O carioca Gianni Tartari começou a ter sucesso bem cedo na profissão. Aos 21 anos, angariou o prêmio de Melhor Sommelier do Rio de Janeiro, atribuído pela ABS, a Associação Brasileira de Sommeliers. Um ano depois, ganhou o de melhor do Brasil. A façanha não parou por aí. Gianni repetiu a dobradinha no biênio 1993-1994. Há pouco, recebeu o título de Chevalier de l’Ordre des Coteaux de Champagne, concedido às personalidades engajadas na promoção do Champagne. Hoje, aos 44 anos, é o sommelier do Hotel Emiliano, em São Paulo.

Gianni descobriu o vinho quando começou a trabalhar, ainda adolescente, no inovador restaurante Enotria, no Rio de Janeiro, de Danio Braga. Seu pai, o italiano Luigi Tartari, era o chef e um dos sócios. “Costumo falar que não escolhi o vinho, tudo foi acontecendo aos poucos”, diz. Quando se deu conta já era o sommelier do Enotria. Em São Paulo, passou pelo Fasano e o Parigi, entre outras casas. “Cheguei em 1995, a convite de Rogério Fasano”, lembra. Também trabalhou nas importadoras Expand e Enoteca Fasano.
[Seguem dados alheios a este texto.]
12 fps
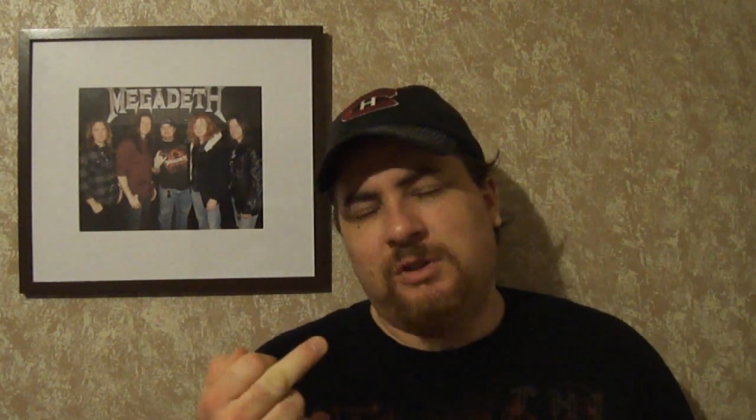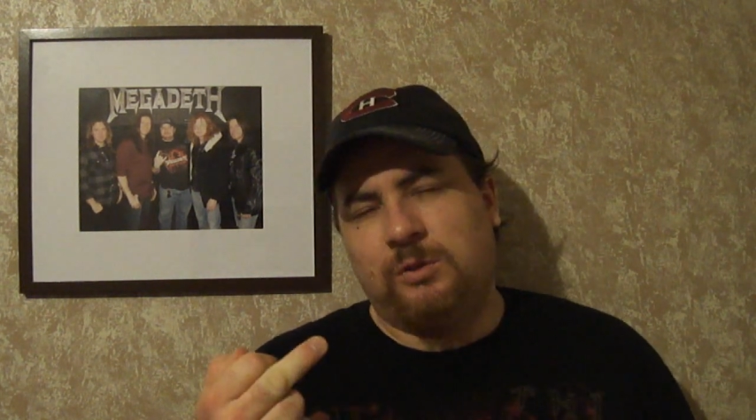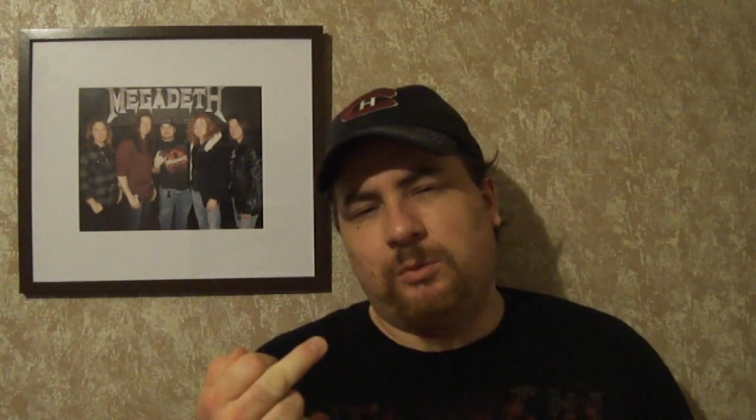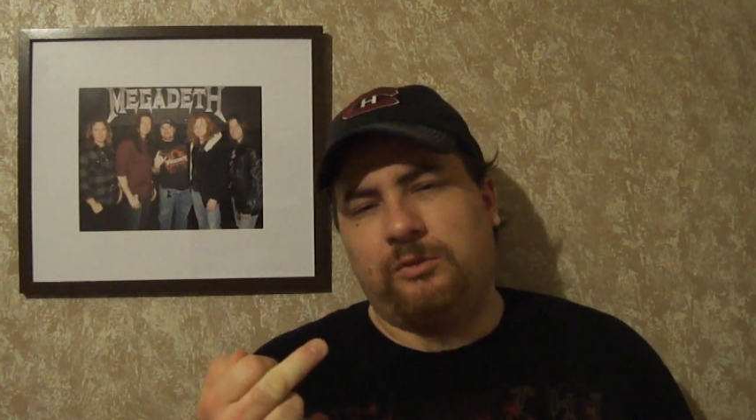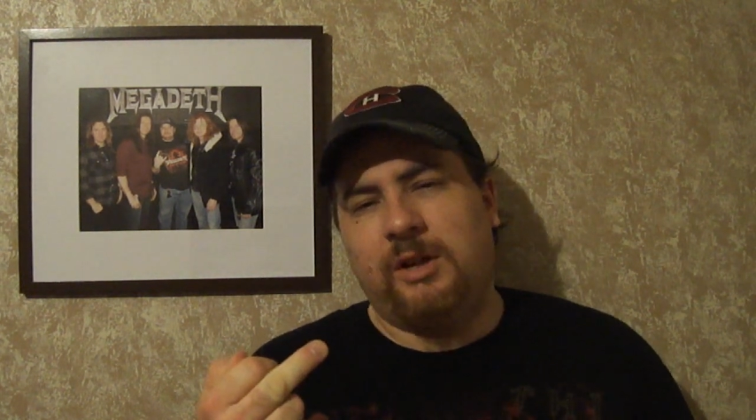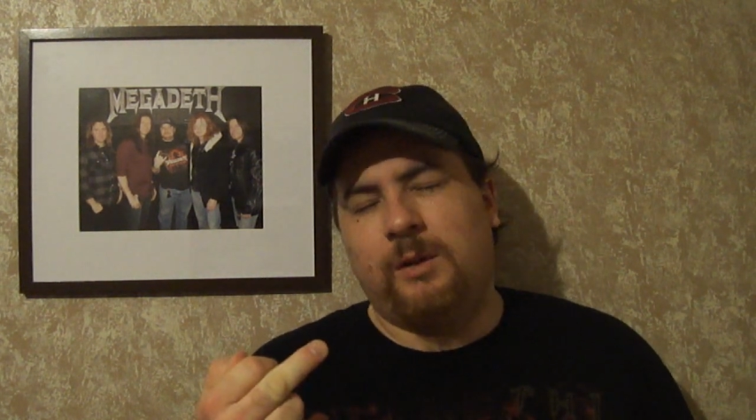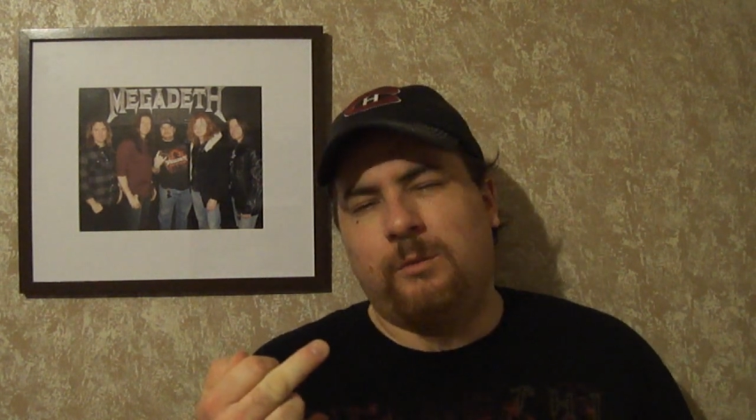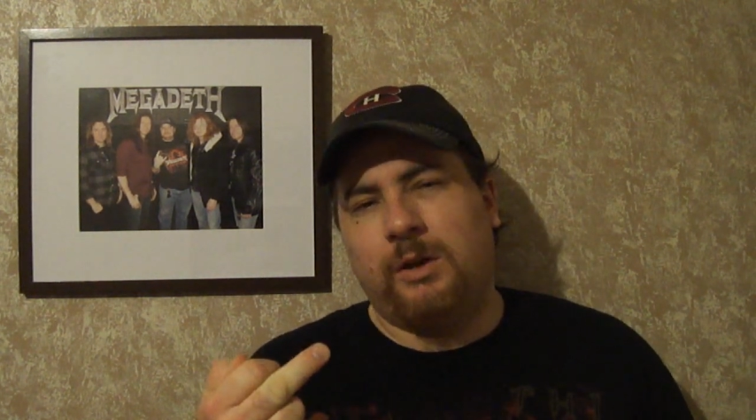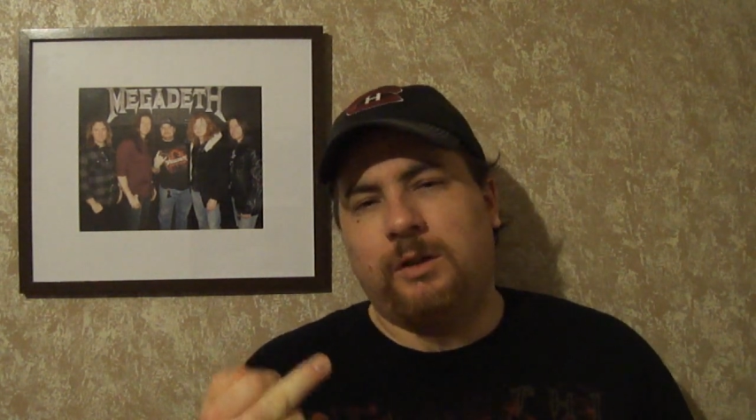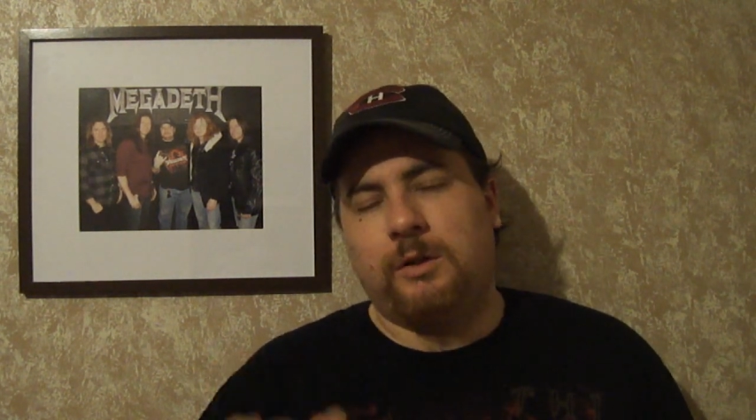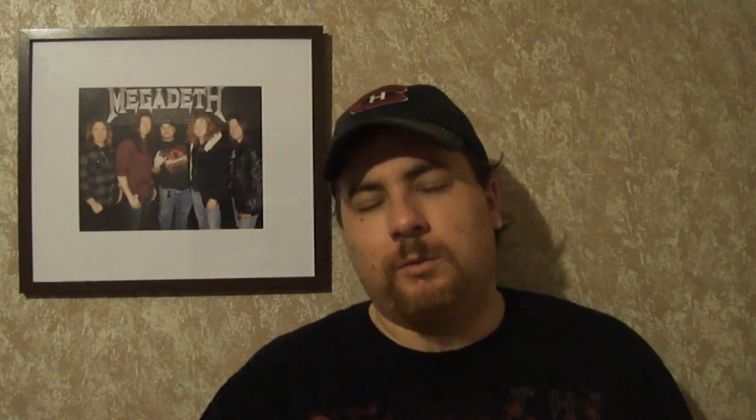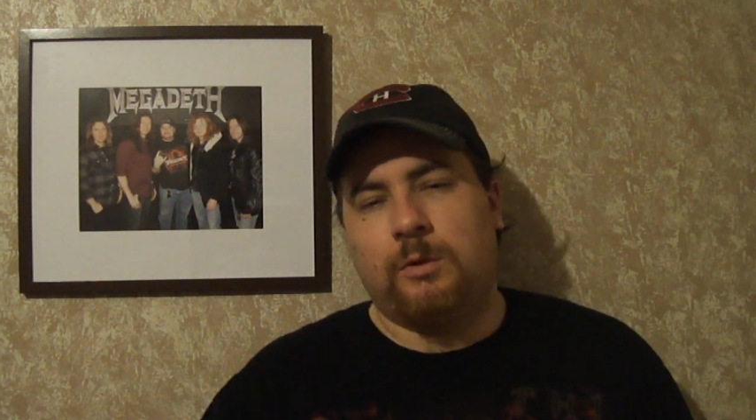You know damn well you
A esse invejável currículo, Gianni adicionou vários cursos na ABS e especializações no Wine & Spirits Education Trust, além do diploma da Court of Masters Sommelier, nos Estados Unidos.
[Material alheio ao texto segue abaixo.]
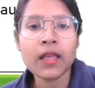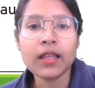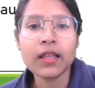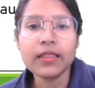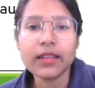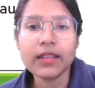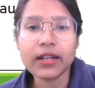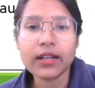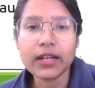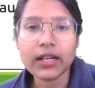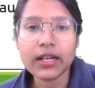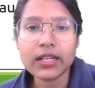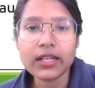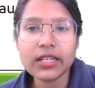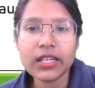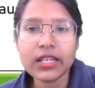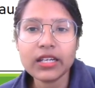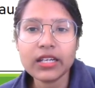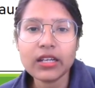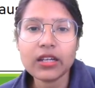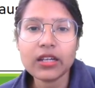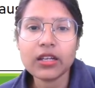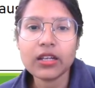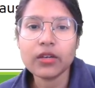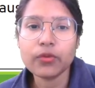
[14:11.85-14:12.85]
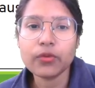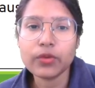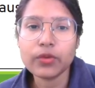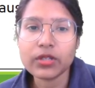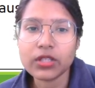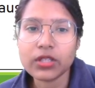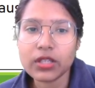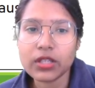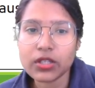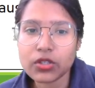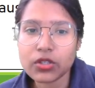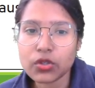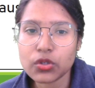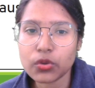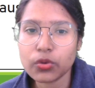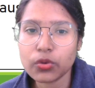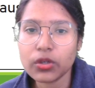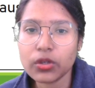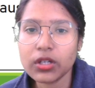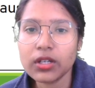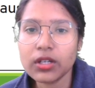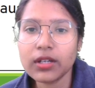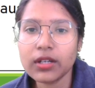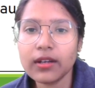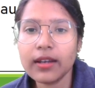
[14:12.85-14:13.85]
The container in which they stored,
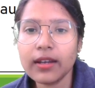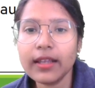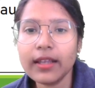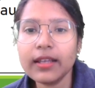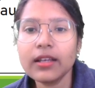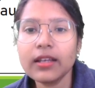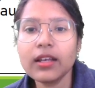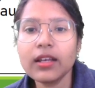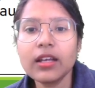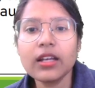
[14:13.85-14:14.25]
like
A tamanho conhecimento, agregou, ainda, as muitas viagens que fez, visitando vinícolas pelo mundo inteiro. “Já estive na Itália, Espanha, Alemanha, Áustria, Hungria e Reino Unido”, conta. “Também selecionei vinhos na África do Sul, Japão, Argentina e Chile”. Nessas andanças, aprendeu três idiomas que fala com fluência, além do italiano paterno e do português natal: espanhol, francês e inglês. “O vinho representa cultura”, diz. “Além disso, é um adorável agente de aproximação de pessoas.”